◆ ABOUT THIS TASK
Leave out the pictures and give back all the entries exactly as written.

*** Block opens ***

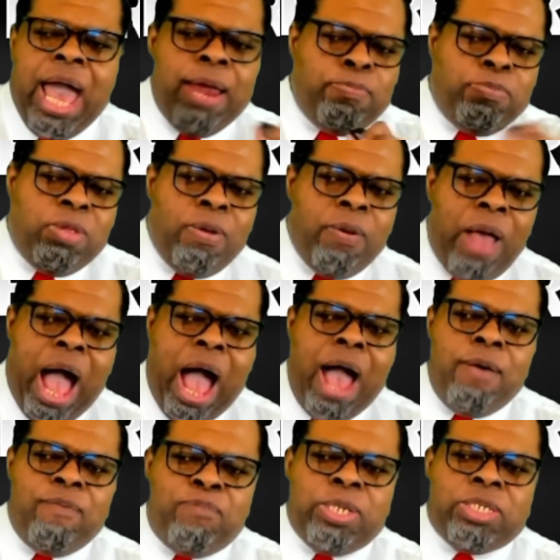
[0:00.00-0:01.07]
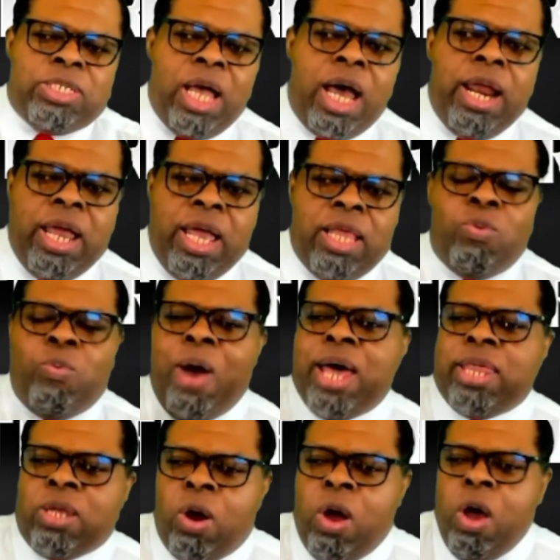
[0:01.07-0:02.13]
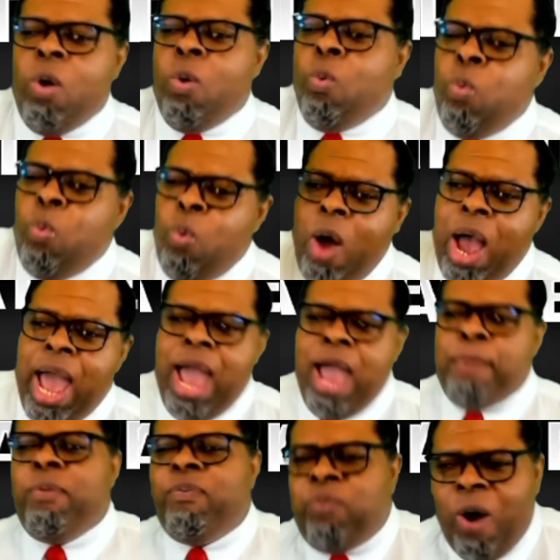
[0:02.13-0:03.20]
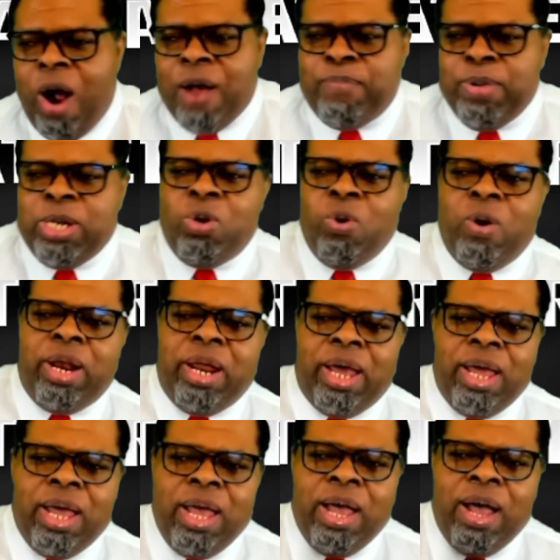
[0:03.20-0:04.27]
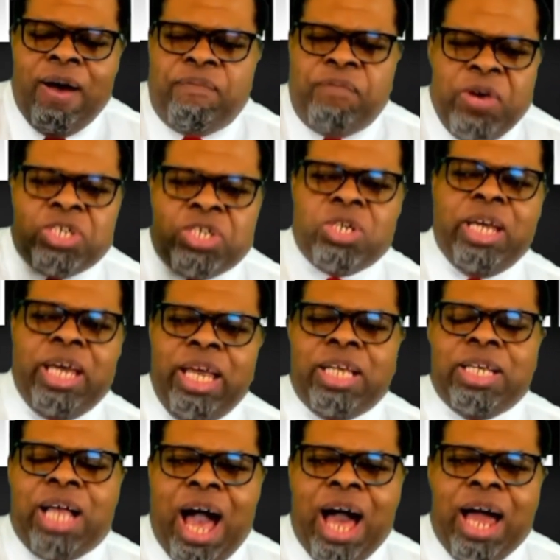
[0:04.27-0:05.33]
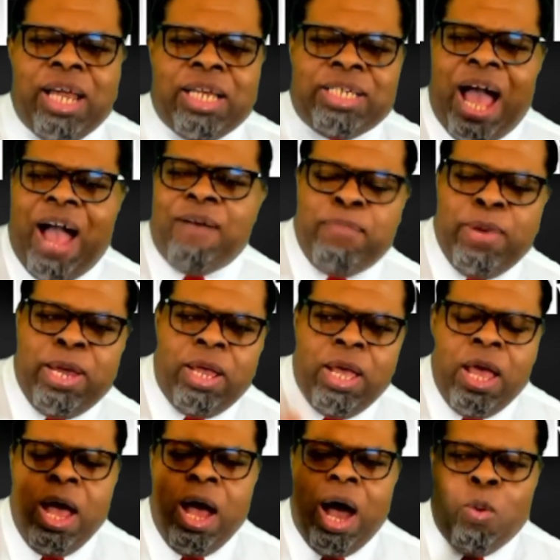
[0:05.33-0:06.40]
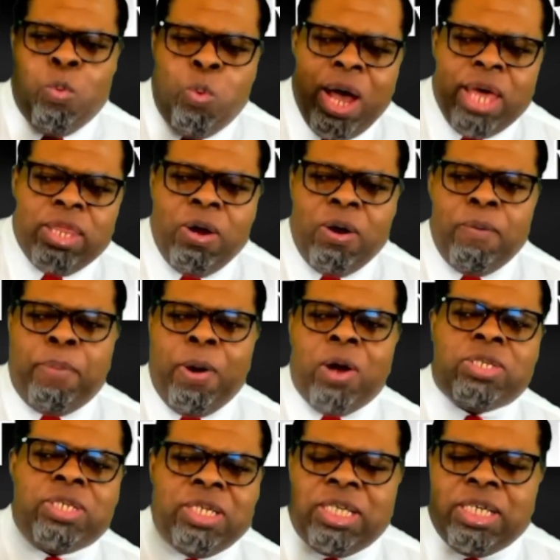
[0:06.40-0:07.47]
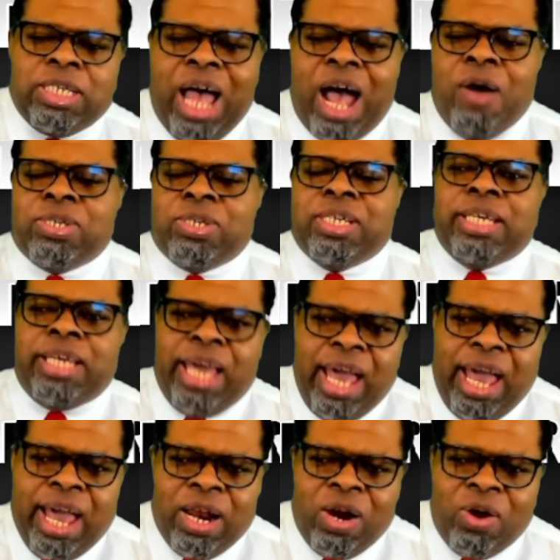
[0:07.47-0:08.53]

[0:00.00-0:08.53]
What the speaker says: And I've been studying the weather way before I've been doing it officially in college. I've been a weather person since I was a kid.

*** Block closes ***

◆ YOUR RESPONSE
[0:00.00-0:01.07]
[0:01.07-0:02.13]
[0:02.13-0:03.20]
[0:03.20-0:04.27]
[0:04.27-0:05.33]
[0:05.33-0:06.40]
[0:06.40-0:07.47]
[0:07.47-0:08.53]

[0:00.00-0:08.53]
What the speaker says: And I've been studying the weather way before I've been doing it officially in college. I've been a weather person since I was a kid.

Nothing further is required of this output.